Deaths due to infusion pump failures have reached such a high level that the FDA has found it necessary to mount an initiative
to investigate. At the same time, our appetite for systems of this kind – in which the engineered systems are monitored and
controlled by computer and communication networks – drives the steep upward growth curve in system complexity. The dynamic,
often decentralized nature of these complex systems places unprecedented demands on the contributing areas of real-time computing,
communication, networked control; on engineering for the physical domains; and on verification, validation, and certification
support for all of these. Over-design currently is the only path to safety and successful system certification, leading to
a mindset of optimizing for a narrow task instead of encouraging adaptability and evolvability. Research needs: We need to
establish new, unified scientific and engineering foundations to securely, safely, and systematically understand, build, manage,
and adapt these “complex” systems – cyber-physical systems that remain reliable as they interact across internal subsystems,
with each other, with human users, and with highly complex and uncertain physical environments – and we need successful exemplars
of such systems. A core element of this agenda is development of new, more cost-effective approaches to certifying the quality
of these systems, a challenge that today consumes, for example, an estimated 50% of the resources required to develop new,
safety-critical systems in the aviation industry. Essential R&D areas include: * Comprehensive integrated design approaches
for cyber and physical system events and actions – for example, exploration and simplification of both nominal and failure
mode design for complex system environments that may incur undesirable or hazardous emergent behavior. * Improved models of
system and human behavior that can provide a framework for humansystem and system-system interoperation that can enforce safe
operation in mixed-initiative systems.

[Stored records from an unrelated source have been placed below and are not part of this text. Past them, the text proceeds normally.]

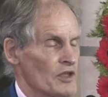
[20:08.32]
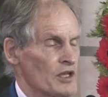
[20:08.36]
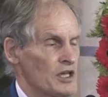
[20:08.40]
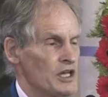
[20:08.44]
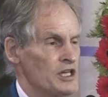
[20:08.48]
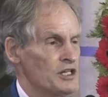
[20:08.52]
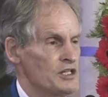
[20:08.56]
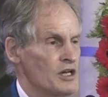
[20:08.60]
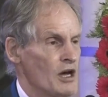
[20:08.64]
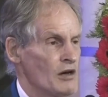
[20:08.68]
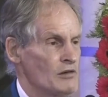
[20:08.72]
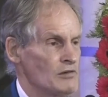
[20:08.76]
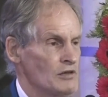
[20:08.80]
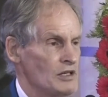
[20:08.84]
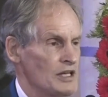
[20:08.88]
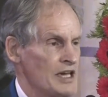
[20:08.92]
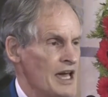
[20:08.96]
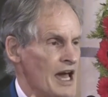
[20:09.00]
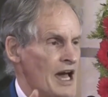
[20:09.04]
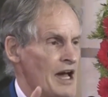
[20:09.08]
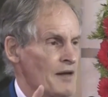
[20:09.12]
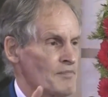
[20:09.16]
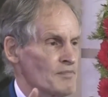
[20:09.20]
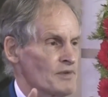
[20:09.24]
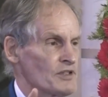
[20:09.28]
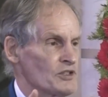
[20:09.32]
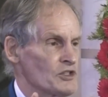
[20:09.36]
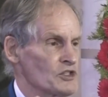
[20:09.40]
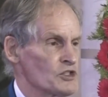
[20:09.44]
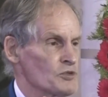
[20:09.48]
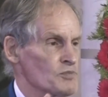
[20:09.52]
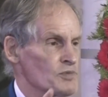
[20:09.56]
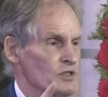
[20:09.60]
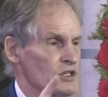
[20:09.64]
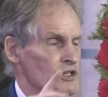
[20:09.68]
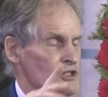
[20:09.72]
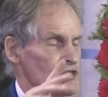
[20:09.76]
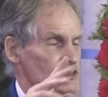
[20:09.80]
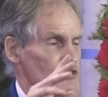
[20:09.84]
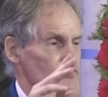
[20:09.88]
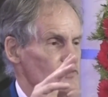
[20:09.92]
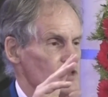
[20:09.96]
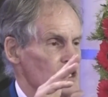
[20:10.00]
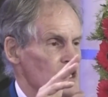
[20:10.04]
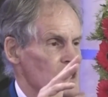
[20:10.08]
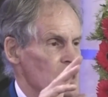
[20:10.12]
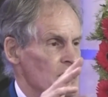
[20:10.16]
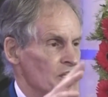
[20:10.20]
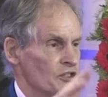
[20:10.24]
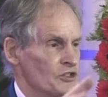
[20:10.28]
It only happens because of
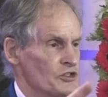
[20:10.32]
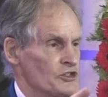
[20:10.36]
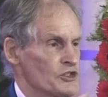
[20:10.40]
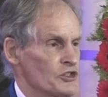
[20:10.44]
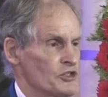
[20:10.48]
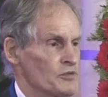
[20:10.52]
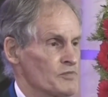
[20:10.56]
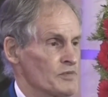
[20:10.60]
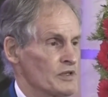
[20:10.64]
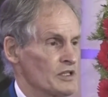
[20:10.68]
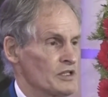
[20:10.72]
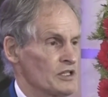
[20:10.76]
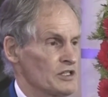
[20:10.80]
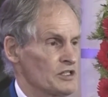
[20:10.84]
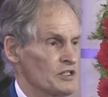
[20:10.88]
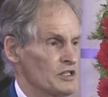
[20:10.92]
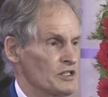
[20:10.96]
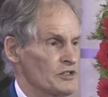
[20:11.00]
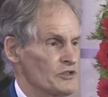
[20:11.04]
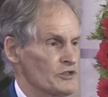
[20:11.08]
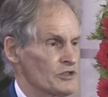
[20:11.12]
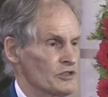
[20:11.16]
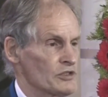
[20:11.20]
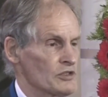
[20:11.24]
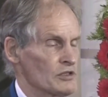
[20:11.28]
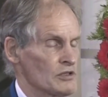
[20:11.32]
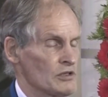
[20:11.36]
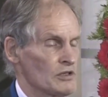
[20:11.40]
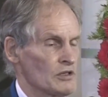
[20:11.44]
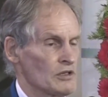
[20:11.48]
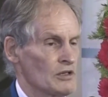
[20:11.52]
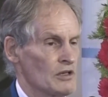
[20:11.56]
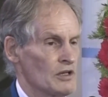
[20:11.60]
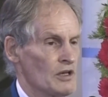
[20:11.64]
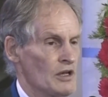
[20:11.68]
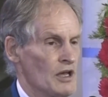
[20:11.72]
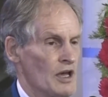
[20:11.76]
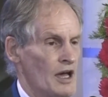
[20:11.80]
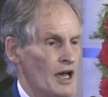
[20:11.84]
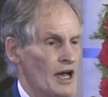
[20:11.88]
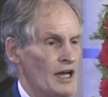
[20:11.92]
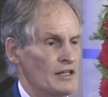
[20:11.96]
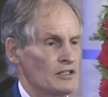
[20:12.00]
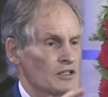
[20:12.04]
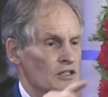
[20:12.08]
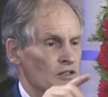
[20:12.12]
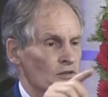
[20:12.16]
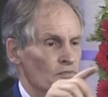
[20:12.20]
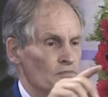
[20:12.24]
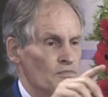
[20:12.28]
the instabilities.
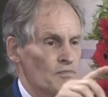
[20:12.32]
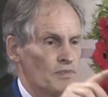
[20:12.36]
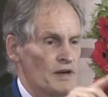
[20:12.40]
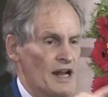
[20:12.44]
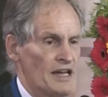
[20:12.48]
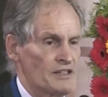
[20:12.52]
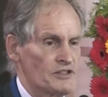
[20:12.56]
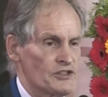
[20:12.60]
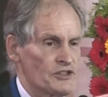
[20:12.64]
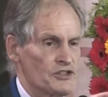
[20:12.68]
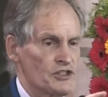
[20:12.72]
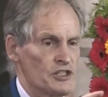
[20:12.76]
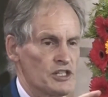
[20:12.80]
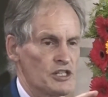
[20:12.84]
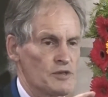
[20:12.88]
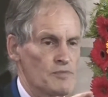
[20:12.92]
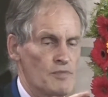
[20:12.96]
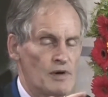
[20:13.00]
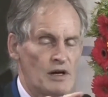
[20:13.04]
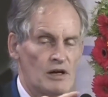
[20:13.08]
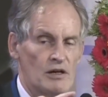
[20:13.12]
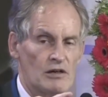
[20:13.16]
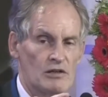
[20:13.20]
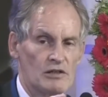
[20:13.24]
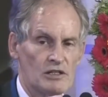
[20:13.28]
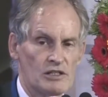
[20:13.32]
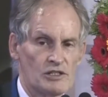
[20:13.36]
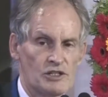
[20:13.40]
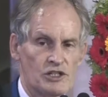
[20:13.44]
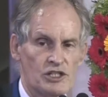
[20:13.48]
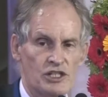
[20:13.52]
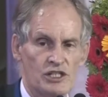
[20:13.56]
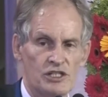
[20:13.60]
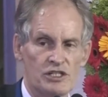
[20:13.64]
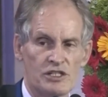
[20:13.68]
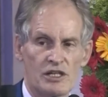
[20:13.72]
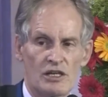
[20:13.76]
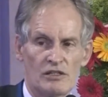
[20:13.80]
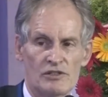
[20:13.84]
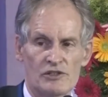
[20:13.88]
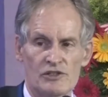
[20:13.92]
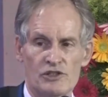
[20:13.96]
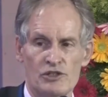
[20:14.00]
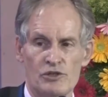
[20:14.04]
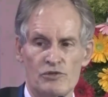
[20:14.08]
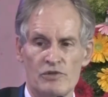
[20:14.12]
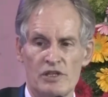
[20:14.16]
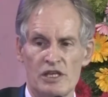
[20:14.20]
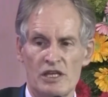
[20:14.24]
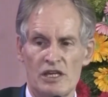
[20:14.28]
And complexity biology tells
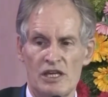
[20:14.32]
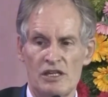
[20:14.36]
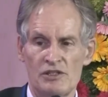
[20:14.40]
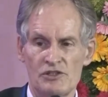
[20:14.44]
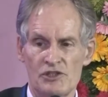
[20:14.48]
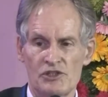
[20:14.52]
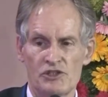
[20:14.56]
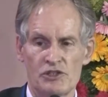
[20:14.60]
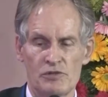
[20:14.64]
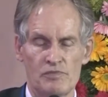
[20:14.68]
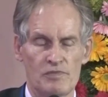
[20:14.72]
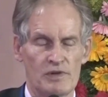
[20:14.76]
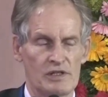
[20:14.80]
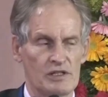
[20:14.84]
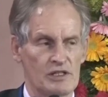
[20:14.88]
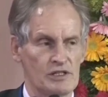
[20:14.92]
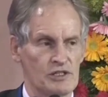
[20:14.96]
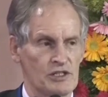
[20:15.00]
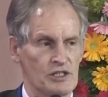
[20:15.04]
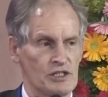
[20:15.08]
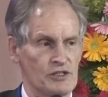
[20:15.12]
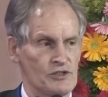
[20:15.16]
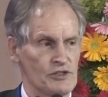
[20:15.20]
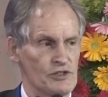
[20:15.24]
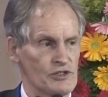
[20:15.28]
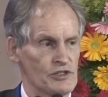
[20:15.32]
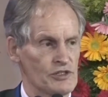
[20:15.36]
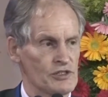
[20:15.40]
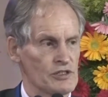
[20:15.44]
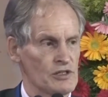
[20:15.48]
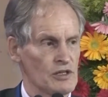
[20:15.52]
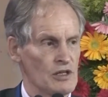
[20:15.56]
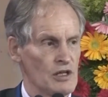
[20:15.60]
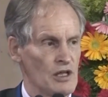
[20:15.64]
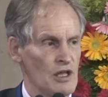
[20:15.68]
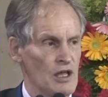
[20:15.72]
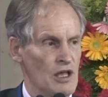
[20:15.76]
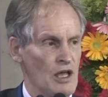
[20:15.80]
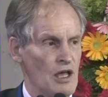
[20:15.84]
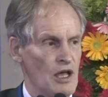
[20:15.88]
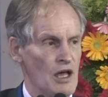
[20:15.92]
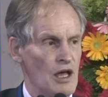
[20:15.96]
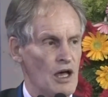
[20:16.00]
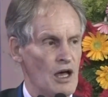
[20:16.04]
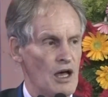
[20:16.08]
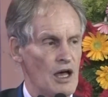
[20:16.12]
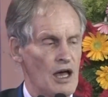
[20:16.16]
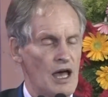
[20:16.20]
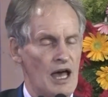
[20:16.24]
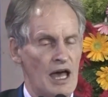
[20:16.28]
you the instabilities
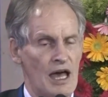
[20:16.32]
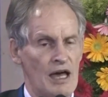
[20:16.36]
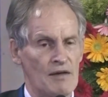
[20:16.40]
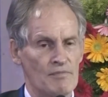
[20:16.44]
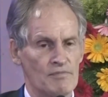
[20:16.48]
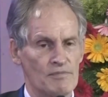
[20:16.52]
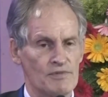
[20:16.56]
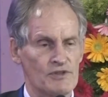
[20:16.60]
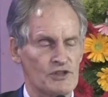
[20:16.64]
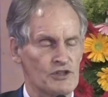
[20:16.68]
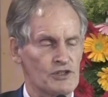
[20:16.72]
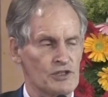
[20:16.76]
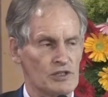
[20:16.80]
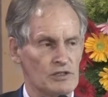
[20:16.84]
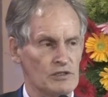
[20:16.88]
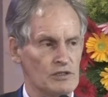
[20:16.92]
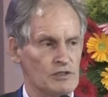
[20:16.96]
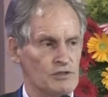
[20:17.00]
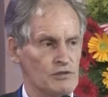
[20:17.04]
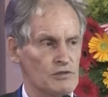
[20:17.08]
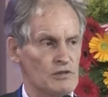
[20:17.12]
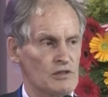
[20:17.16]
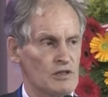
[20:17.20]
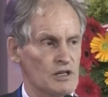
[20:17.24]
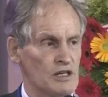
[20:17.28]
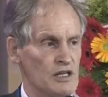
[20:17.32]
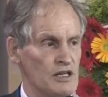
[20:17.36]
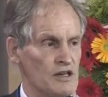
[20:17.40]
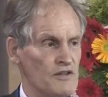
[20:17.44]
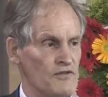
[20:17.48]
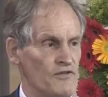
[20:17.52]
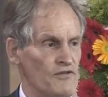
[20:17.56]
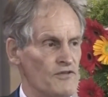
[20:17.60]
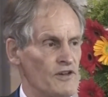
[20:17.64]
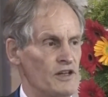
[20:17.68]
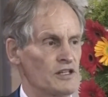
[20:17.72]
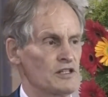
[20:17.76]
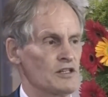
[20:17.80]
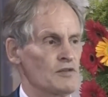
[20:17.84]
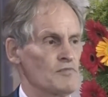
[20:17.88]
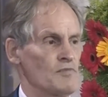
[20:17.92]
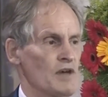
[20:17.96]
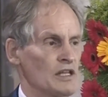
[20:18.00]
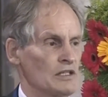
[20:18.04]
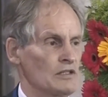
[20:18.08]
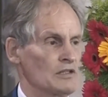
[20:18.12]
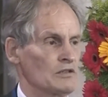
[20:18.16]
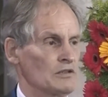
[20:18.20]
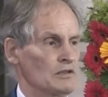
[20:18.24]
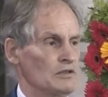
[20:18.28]
are absolutely
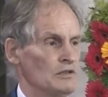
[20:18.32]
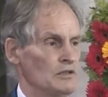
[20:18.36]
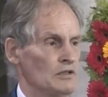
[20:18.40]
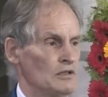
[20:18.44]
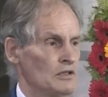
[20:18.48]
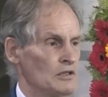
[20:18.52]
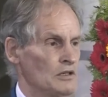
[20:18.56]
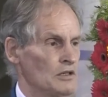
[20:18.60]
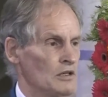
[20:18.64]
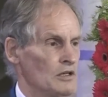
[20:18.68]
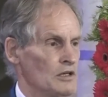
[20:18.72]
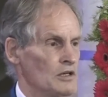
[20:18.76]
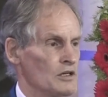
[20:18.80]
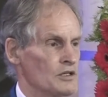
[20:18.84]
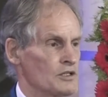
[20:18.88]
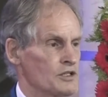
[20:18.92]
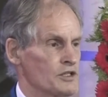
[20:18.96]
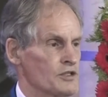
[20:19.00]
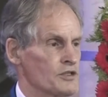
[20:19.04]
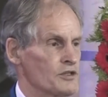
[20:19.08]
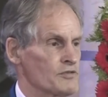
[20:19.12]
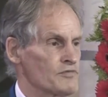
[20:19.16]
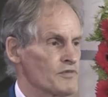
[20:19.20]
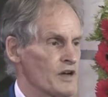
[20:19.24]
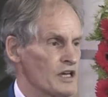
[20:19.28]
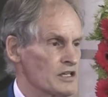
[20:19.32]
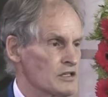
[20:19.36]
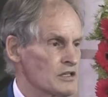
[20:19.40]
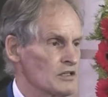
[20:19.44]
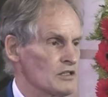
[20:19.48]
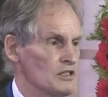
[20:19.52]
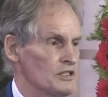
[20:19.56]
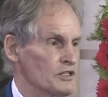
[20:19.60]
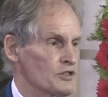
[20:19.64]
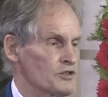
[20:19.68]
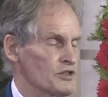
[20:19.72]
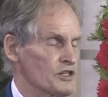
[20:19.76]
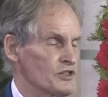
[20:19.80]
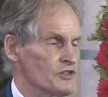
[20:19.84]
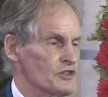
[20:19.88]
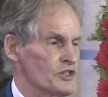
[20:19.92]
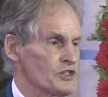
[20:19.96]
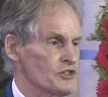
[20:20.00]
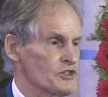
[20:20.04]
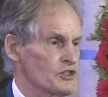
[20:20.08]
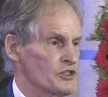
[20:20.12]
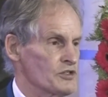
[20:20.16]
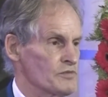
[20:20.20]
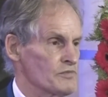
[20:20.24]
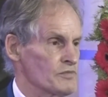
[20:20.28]
fundamental to the regulatory
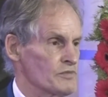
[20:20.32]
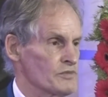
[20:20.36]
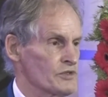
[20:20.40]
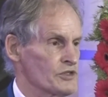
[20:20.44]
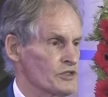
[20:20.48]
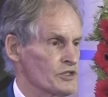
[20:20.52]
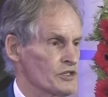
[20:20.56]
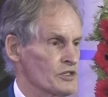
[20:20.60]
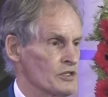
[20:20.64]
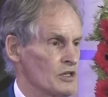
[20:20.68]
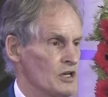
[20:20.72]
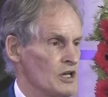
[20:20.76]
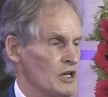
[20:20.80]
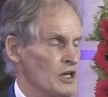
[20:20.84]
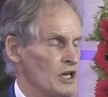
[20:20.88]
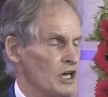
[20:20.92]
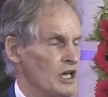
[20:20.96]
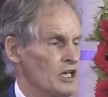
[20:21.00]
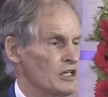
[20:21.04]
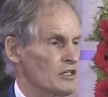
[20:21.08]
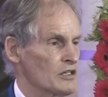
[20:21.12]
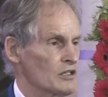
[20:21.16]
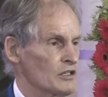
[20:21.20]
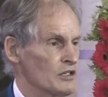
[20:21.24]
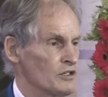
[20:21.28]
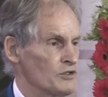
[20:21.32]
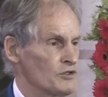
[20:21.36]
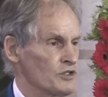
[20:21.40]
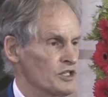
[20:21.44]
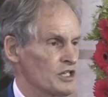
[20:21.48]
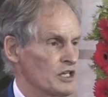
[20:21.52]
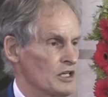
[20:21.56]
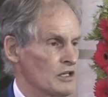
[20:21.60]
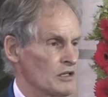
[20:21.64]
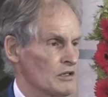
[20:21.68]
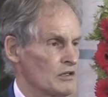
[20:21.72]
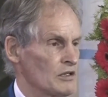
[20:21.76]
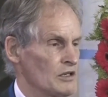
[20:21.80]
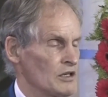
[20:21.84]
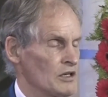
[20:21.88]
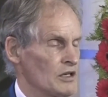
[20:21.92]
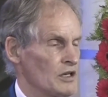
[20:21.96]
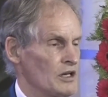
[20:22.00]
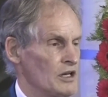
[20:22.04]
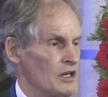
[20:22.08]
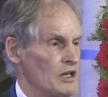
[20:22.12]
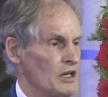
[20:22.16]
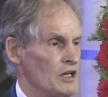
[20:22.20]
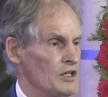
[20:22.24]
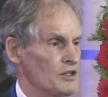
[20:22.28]
systems, including
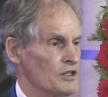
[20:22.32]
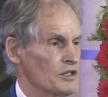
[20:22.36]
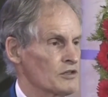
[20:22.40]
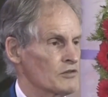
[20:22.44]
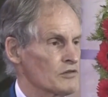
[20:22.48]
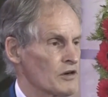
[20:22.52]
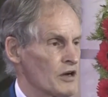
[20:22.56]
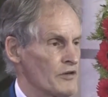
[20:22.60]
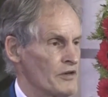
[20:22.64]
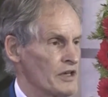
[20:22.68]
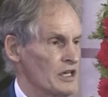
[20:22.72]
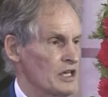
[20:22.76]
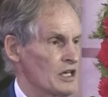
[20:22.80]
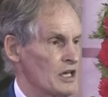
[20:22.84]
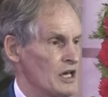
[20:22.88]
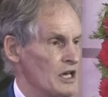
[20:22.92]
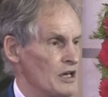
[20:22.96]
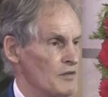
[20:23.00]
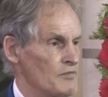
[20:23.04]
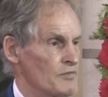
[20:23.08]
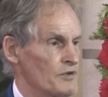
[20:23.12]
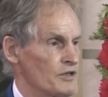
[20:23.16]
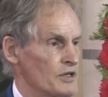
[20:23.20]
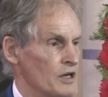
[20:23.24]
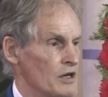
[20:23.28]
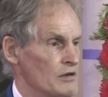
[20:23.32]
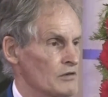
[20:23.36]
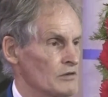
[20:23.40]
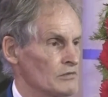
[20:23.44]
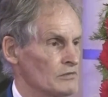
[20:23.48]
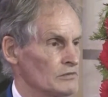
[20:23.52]
in the growing embryo.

For example, models should support interaction without introducing problems such as
mode confusion or technology surprise. * New approaches to fault tolerance: system prediction, recovery, and adaptation technology
for rapidly identifying and avoiding potentially reachable failure states, and for maximizing effective fall-back and fail-safe
recovery when these cannot be avoided. * Hardware, software, and control platforms and frameworks that support rigorous –
checked or verified – composition of system components and guaranteed regulation of component interactions. * New scientific
underpinnings and design approaches for securing cyber-physical systems, addressing both cyber and natural or malicious physical
disruptions (and interactions of these). * Technology-supported certification approaches that are based on claims and analytic
evidence, rather than merely process-based checklists, and that can support modular certification of components and assemblies,
with incremental re-certification after system modification – e.g., knowing and certifying what exactly it is that you can
trust, and why you can trust it. * A new generation of design and analysis toolchains that can produce rigorous evidence for
high-confidence system design, implementation and evaluation. For example, these would integrate discrete and continuous mathematical
models and support rigorous reasoning about the interacting behaviors of cyber and physical components. They might include
frameworks that equally support evaluation, V&V, and certification activities, in addition to design and implementation.